#### YOUR GOAL:
Each record below must be written out exactly as given.
---------- RECORDS FOR PROCESSING
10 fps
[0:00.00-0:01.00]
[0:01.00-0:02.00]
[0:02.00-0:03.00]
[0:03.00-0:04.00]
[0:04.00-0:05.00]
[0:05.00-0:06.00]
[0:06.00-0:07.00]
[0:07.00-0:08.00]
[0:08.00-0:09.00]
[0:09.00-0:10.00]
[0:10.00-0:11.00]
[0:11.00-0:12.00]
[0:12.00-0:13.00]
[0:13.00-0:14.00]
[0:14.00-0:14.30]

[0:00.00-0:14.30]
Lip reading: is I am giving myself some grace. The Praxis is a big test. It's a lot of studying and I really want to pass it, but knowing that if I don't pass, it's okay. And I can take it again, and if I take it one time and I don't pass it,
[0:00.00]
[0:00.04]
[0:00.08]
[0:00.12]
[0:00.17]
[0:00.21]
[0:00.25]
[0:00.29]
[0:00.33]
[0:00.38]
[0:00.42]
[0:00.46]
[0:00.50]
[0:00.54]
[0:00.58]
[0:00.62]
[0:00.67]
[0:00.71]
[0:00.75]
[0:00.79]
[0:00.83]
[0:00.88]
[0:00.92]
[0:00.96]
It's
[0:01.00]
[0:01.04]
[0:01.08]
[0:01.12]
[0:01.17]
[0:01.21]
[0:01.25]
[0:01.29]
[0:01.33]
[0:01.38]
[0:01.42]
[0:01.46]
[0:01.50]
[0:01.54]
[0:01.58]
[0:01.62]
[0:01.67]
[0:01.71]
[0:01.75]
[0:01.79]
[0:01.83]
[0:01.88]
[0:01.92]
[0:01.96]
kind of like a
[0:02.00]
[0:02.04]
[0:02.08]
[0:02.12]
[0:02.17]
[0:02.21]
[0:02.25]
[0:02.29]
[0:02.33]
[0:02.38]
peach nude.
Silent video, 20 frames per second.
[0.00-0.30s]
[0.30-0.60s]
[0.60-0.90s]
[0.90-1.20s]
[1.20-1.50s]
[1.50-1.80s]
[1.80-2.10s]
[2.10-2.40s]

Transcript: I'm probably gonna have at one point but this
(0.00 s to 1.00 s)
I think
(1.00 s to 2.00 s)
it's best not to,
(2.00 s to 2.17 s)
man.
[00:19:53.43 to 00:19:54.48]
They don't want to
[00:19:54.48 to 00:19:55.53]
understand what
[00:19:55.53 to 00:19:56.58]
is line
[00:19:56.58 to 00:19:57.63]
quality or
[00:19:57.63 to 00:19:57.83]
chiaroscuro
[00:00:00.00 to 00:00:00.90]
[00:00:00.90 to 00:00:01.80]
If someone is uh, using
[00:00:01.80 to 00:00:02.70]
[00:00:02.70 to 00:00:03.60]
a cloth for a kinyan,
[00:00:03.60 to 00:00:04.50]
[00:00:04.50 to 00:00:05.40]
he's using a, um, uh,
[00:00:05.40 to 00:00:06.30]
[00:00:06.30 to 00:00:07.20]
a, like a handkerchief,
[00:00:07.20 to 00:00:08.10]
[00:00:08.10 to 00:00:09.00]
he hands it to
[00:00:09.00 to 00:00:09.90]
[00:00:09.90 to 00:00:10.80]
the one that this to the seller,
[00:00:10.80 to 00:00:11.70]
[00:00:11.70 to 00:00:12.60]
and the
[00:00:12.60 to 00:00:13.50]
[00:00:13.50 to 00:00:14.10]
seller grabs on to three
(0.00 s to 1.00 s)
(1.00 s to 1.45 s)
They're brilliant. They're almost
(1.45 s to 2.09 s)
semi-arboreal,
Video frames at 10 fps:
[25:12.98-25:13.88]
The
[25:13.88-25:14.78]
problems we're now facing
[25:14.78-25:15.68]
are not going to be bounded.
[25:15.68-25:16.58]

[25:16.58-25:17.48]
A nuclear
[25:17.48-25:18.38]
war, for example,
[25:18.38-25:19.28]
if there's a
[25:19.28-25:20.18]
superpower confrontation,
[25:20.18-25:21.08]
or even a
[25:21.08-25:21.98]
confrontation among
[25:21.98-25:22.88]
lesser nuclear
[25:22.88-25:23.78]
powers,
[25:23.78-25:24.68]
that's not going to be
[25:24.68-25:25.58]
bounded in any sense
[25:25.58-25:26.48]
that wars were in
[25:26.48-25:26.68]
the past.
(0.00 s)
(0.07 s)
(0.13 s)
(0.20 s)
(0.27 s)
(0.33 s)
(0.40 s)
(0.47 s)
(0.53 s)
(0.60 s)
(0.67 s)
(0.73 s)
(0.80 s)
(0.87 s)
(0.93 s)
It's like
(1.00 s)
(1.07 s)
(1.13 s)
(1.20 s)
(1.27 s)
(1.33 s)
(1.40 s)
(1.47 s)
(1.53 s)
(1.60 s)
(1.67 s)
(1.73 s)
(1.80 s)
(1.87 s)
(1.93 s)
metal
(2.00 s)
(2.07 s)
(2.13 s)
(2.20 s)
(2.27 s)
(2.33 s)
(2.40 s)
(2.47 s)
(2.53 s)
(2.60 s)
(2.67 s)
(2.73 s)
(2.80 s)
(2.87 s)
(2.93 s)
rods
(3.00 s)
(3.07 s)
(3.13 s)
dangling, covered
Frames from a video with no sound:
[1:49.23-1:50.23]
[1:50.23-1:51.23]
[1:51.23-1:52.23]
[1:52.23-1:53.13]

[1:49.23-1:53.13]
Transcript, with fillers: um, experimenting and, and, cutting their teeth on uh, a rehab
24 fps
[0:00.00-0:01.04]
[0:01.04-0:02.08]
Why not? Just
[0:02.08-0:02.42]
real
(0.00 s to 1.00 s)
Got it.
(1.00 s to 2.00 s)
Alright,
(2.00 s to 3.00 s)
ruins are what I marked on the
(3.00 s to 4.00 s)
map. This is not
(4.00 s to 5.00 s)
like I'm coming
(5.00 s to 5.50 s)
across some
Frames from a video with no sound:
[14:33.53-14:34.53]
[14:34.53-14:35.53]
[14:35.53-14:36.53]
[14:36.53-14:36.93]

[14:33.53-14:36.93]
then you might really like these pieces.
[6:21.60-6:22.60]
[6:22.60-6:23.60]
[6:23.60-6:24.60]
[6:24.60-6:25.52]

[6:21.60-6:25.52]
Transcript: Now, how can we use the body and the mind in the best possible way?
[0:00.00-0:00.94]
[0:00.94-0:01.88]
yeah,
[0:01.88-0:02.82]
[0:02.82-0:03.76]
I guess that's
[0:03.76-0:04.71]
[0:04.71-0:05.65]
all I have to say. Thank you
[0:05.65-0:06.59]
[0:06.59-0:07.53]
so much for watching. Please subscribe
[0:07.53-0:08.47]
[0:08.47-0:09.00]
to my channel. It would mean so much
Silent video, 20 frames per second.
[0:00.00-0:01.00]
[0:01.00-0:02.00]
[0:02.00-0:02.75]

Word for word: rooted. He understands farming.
--------------------
#### EXERCISE OUTPUT:
10 fps
[0:00.00-0:01.00]
[0:01.00-0:02.00]
[0:02.00-0:03.00]
[0:03.00-0:04.00]
[0:04.00-0:05.00]
[0:05.00-0:06.00]
[0:06.00-0:07.00]
[0:07.00-0:08.00]
[0:08.00-0:09.00]
[0:09.00-0:10.00]
[0:10.00-0:11.00]
[0:11.00-0:12.00]
[0:12.00-0:13.00]
[0:13.00-0:14.00]
[0:14.00-0:14.30]

[0:00.00-0:14.30]
Lip reading: is I am giving myself some grace. The Praxis is a big test. It's a lot of studying and I really want to pass it, but knowing that if I don't pass, it's okay. And I can take it again, and if I take it one time and I don't pass it,
[0:00.00]
[0:00.04]
[0:00.08]
[0:00.12]
[0:00.17]
[0:00.21]
[0:00.25]
[0:00.29]
[0:00.33]
[0:00.38]
[0:00.42]
[0:00.46]
[0:00.50]
[0:00.54]
[0:00.58]
[0:00.62]
[0:00.67]
[0:00.71]
[0:00.75]
[0:00.79]
[0:00.83]
[0:00.88]
[0:00.92]
[0:00.96]
It's
[0:01.00]
[0:01.04]
[0:01.08]
[0:01.12]
[0:01.17]
[0:01.21]
[0:01.25]
[0:01.29]
[0:01.33]
[0:01.38]
[0:01.42]
[0:01.46]
[0:01.50]
[0:01.54]
[0:01.58]
[0:01.62]
[0:01.67]
[0:01.71]
[0:01.75]
[0:01.79]
[0:01.83]
[0:01.88]
[0:01.92]
[0:01.96]
kind of like a
[0:02.00]
[0:02.04]
[0:02.08]
[0:02.12]
[0:02.17]
[0:02.21]
[0:02.25]
[0:02.29]
[0:02.33]
[0:02.38]
peach nude.
Silent video, 20 frames per second.
[0.00-0.30s]
[0.30-0.60s]
[0.60-0.90s]
[0.90-1.20s]
[1.20-1.50s]
[1.50-1.80s]
[1.80-2.10s]
[2.10-2.40s]

Transcript: I'm probably gonna have at one point but this
(0.00 s to 1.00 s)
I think
(1.00 s to 2.00 s)
it's best not to,
(2.00 s to 2.17 s)
man.
[00:19:53.43 to 00:19:54.48]
They don't want to
[00:19:54.48 to 00:19:55.53]
understand what
[00:19:55.53 to 00:19:56.58]
is line
[00:19:56.58 to 00:19:57.63]
quality or
[00:19:57.63 to 00:19:57.83]
chiaroscuro
[00:00:00.00 to 00:00:00.90]
[00:00:00.90 to 00:00:01.80]
If someone is uh, using
[00:00:01.80 to 00:00:02.70]
[00:00:02.70 to 00:00:03.60]
a cloth for a kinyan,
[00:00:03.60 to 00:00:04.50]
[00:00:04.50 to 00:00:05.40]
he's using a, um, uh,
[00:00:05.40 to 00:00:06.30]
[00:00:06.30 to 00:00:07.20]
a, like a handkerchief,
[00:00:07.20 to 00:00:08.10]
[00:00:08.10 to 00:00:09.00]
he hands it to
[00:00:09.00 to 00:00:09.90]
[00:00:09.90 to 00:00:10.80]
the one that this to the seller,
[00:00:10.80 to 00:00:11.70]
[00:00:11.70 to 00:00:12.60]
and the
[00:00:12.60 to 00:00:13.50]
[00:00:13.50 to 00:00:14.10]
seller grabs on to three
(0.00 s to 1.00 s)
(1.00 s to 1.45 s)
They're brilliant. They're almost
(1.45 s to 2.09 s)
semi-arboreal,
Video frames at 10 fps:
[25:12.98-25:13.88]
The
[25:13.88-25:14.78]
problems we're now facing
[25:14.78-25:15.68]
are not going to be bounded.
[25:15.68-25:16.58]

[25:16.58-25:17.48]
A nuclear
[25:17.48-25:18.38]
war, for example,
[25:18.38-25:19.28]
if there's a
[25:19.28-25:20.18]
superpower confrontation,
[25:20.18-25:21.08]
or even a
[25:21.08-25:21.98]
confrontation among
[25:21.98-25:22.88]
lesser nuclear
[25:22.88-25:23.78]
powers,
[25:23.78-25:24.68]
that's not going to be
[25:24.68-25:25.58]
bounded in any sense
[25:25.58-25:26.48]
that wars were in
[25:26.48-25:26.68]
the past.
(0.00 s)
(0.07 s)
(0.13 s)
(0.20 s)
(0.27 s)
(0.33 s)
(0.40 s)
(0.47 s)
(0.53 s)
(0.60 s)
(0.67 s)
(0.73 s)
(0.80 s)
(0.87 s)
(0.93 s)
It's like
(1.00 s)
(1.07 s)
(1.13 s)
(1.20 s)
(1.27 s)
(1.33 s)
(1.40 s)
(1.47 s)
(1.53 s)
(1.60 s)
(1.67 s)
(1.73 s)
(1.80 s)
(1.87 s)
(1.93 s)
metal
(2.00 s)
(2.07 s)
(2.13 s)
(2.20 s)
(2.27 s)
(2.33 s)
(2.40 s)
(2.47 s)
(2.53 s)
(2.60 s)
(2.67 s)
(2.73 s)
(2.80 s)
(2.87 s)
(2.93 s)
rods
(3.00 s)
(3.07 s)
(3.13 s)
dangling, covered
Frames from a video with no sound:
[1:49.23-1:50.23]
[1:50.23-1:51.23]
[1:51.23-1:52.23]
[1:52.23-1:53.13]

[1:49.23-1:53.13]
Transcript, with fillers: um, experimenting and, and, cutting their teeth on uh, a rehab
24 fps
[0:00.00-0:01.04]
[0:01.04-0:02.08]
Why not? Just
[0:02.08-0:02.42]
real
(0.00 s to 1.00 s)
Got it.
(1.00 s to 2.00 s)
Alright,
(2.00 s to 3.00 s)
ruins are what I marked on the
(3.00 s to 4.00 s)
map. This is not
(4.00 s to 5.00 s)
like I'm coming
(5.00 s to 5.50 s)
across some
Frames from a video with no sound:
[14:33.53-14:34.53]
[14:34.53-14:35.53]
[14:35.53-14:36.53]
[14:36.53-14:36.93]

[14:33.53-14:36.93]
then you might really like these pieces.
[6:21.60-6:22.60]
[6:22.60-6:23.60]
[6:23.60-6:24.60]
[6:24.60-6:25.52]

[6:21.60-6:25.52]
Transcript: Now, how can we use the body and the mind in the best possible way?
[0:00.00-0:00.94]
[0:00.94-0:01.88]
yeah,
[0:01.88-0:02.82]
[0:02.82-0:03.76]
I guess that's
[0:03.76-0:04.71]
[0:04.71-0:05.65]
all I have to say. Thank you
[0:05.65-0:06.59]
[0:06.59-0:07.53]
so much for watching. Please subscribe
[0:07.53-0:08.47]
[0:08.47-0:09.00]
to my channel. It would mean so much
Silent video, 20 frames per second.
[0:00.00-0:01.00]
[0:01.00-0:02.00]
[0:02.00-0:02.75]

Word for word: rooted. He understands farming.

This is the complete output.